* WHAT YOU NEED TO DO:
Could you print every record exactly as it stands?
━━━━━━
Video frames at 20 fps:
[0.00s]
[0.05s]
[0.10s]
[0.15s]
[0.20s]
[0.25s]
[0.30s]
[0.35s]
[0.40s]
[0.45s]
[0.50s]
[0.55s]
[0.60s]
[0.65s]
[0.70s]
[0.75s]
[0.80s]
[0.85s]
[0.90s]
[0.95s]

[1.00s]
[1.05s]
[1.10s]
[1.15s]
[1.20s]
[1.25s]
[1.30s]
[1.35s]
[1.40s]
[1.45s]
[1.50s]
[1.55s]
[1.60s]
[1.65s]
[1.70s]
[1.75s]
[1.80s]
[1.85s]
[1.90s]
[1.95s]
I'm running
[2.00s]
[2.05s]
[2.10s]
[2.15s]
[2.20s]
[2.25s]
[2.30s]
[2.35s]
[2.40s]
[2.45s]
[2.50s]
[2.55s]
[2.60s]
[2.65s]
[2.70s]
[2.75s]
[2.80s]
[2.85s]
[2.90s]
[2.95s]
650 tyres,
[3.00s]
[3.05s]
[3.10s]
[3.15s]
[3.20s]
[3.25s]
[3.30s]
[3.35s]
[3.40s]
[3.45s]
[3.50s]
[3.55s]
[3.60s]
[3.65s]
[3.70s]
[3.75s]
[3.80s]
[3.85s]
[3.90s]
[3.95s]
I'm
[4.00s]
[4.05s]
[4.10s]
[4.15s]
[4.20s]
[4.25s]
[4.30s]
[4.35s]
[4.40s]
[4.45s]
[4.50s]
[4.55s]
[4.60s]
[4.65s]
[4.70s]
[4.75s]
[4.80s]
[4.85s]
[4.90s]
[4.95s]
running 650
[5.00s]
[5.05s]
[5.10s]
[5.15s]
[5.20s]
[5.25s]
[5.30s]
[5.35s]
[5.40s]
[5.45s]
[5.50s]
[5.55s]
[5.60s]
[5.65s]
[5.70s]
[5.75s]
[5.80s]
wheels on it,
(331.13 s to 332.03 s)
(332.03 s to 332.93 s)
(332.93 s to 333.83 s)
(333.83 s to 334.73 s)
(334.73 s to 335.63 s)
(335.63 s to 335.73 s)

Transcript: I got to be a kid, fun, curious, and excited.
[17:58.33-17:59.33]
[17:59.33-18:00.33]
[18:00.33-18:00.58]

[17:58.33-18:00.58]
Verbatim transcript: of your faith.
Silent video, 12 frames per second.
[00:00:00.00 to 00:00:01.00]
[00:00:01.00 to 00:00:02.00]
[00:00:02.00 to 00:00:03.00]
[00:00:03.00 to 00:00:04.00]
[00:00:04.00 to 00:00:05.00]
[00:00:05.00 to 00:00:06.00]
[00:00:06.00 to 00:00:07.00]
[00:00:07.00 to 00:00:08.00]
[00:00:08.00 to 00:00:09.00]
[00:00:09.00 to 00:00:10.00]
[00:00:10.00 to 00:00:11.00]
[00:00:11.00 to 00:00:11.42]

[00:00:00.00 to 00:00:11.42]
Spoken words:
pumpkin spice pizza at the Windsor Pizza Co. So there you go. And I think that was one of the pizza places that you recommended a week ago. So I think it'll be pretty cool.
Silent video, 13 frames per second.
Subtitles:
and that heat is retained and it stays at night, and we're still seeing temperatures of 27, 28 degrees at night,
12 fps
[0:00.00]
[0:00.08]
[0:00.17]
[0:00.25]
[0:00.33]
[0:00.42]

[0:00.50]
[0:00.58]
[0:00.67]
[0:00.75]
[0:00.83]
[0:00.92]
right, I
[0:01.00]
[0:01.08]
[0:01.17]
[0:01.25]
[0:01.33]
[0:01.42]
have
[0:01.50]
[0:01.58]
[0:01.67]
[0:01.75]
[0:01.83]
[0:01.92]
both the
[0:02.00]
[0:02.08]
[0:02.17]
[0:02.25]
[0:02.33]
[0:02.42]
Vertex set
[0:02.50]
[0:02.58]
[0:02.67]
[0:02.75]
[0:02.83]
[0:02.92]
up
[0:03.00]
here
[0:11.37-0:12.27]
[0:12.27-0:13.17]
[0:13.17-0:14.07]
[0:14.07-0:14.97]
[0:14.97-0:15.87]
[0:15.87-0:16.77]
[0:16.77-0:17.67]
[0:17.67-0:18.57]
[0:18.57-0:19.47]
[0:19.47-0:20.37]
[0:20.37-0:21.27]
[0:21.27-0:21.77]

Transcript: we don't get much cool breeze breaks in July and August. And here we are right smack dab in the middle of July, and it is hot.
━━━━━━
* EXPECTED OUTPUT:
Video frames at 20 fps:
[0.00s]
[0.05s]
[0.10s]
[0.15s]
[0.20s]
[0.25s]
[0.30s]
[0.35s]
[0.40s]
[0.45s]
[0.50s]
[0.55s]
[0.60s]
[0.65s]
[0.70s]
[0.75s]
[0.80s]
[0.85s]
[0.90s]
[0.95s]

[1.00s]
[1.05s]
[1.10s]
[1.15s]
[1.20s]
[1.25s]
[1.30s]
[1.35s]
[1.40s]
[1.45s]
[1.50s]
[1.55s]
[1.60s]
[1.65s]
[1.70s]
[1.75s]
[1.80s]
[1.85s]
[1.90s]
[1.95s]
I'm running
[2.00s]
[2.05s]
[2.10s]
[2.15s]
[2.20s]
[2.25s]
[2.30s]
[2.35s]
[2.40s]
[2.45s]
[2.50s]
[2.55s]
[2.60s]
[2.65s]
[2.70s]
[2.75s]
[2.80s]
[2.85s]
[2.90s]
[2.95s]
650 tyres,
[3.00s]
[3.05s]
[3.10s]
[3.15s]
[3.20s]
[3.25s]
[3.30s]
[3.35s]
[3.40s]
[3.45s]
[3.50s]
[3.55s]
[3.60s]
[3.65s]
[3.70s]
[3.75s]
[3.80s]
[3.85s]
[3.90s]
[3.95s]
I'm
[4.00s]
[4.05s]
[4.10s]
[4.15s]
[4.20s]
[4.25s]
[4.30s]
[4.35s]
[4.40s]
[4.45s]
[4.50s]
[4.55s]
[4.60s]
[4.65s]
[4.70s]
[4.75s]
[4.80s]
[4.85s]
[4.90s]
[4.95s]
running 650
[5.00s]
[5.05s]
[5.10s]
[5.15s]
[5.20s]
[5.25s]
[5.30s]
[5.35s]
[5.40s]
[5.45s]
[5.50s]
[5.55s]
[5.60s]
[5.65s]
[5.70s]
[5.75s]
[5.80s]
wheels on it,
(331.13 s to 332.03 s)
(332.03 s to 332.93 s)
(332.93 s to 333.83 s)
(333.83 s to 334.73 s)
(334.73 s to 335.63 s)
(335.63 s to 335.73 s)

Transcript: I got to be a kid, fun, curious, and excited.
[17:58.33-17:59.33]
[17:59.33-18:00.33]
[18:00.33-18:00.58]

[17:58.33-18:00.58]
Verbatim transcript: of your faith.
Silent video, 12 frames per second.
[00:00:00.00 to 00:00:01.00]
[00:00:01.00 to 00:00:02.00]
[00:00:02.00 to 00:00:03.00]
[00:00:03.00 to 00:00:04.00]
[00:00:04.00 to 00:00:05.00]
[00:00:05.00 to 00:00:06.00]
[00:00:06.00 to 00:00:07.00]
[00:00:07.00 to 00:00:08.00]
[00:00:08.00 to 00:00:09.00]
[00:00:09.00 to 00:00:10.00]
[00:00:10.00 to 00:00:11.00]
[00:00:11.00 to 00:00:11.42]

[00:00:00.00 to 00:00:11.42]
Spoken words:
pumpkin spice pizza at the Windsor Pizza Co. So there you go. And I think that was one of the pizza places that you recommended a week ago. So I think it'll be pretty cool.
Silent video, 13 frames per second.
Subtitles:
and that heat is retained and it stays at night, and we're still seeing temperatures of 27, 28 degrees at night,
12 fps
[0:00.00]
[0:00.08]
[0:00.17]
[0:00.25]
[0:00.33]
[0:00.42]

[0:00.50]
[0:00.58]
[0:00.67]
[0:00.75]
[0:00.83]
[0:00.92]
right, I
[0:01.00]
[0:01.08]
[0:01.17]
[0:01.25]
[0:01.33]
[0:01.42]
have
[0:01.50]
[0:01.58]
[0:01.67]
[0:01.75]
[0:01.83]
[0:01.92]
both the
[0:02.00]
[0:02.08]
[0:02.17]
[0:02.25]
[0:02.33]
[0:02.42]
Vertex set
[0:02.50]
[0:02.58]
[0:02.67]
[0:02.75]
[0:02.83]
[0:02.92]
up
[0:03.00]
here
[0:11.37-0:12.27]
[0:12.27-0:13.17]
[0:13.17-0:14.07]
[0:14.07-0:14.97]
[0:14.97-0:15.87]
[0:15.87-0:16.77]
[0:16.77-0:17.67]
[0:17.67-0:18.57]
[0:18.57-0:19.47]
[0:19.47-0:20.37]
[0:20.37-0:21.27]
[0:21.27-0:21.77]

Transcript: we don't get much cool breeze breaks in July and August. And here we are right smack dab in the middle of July, and it is hot.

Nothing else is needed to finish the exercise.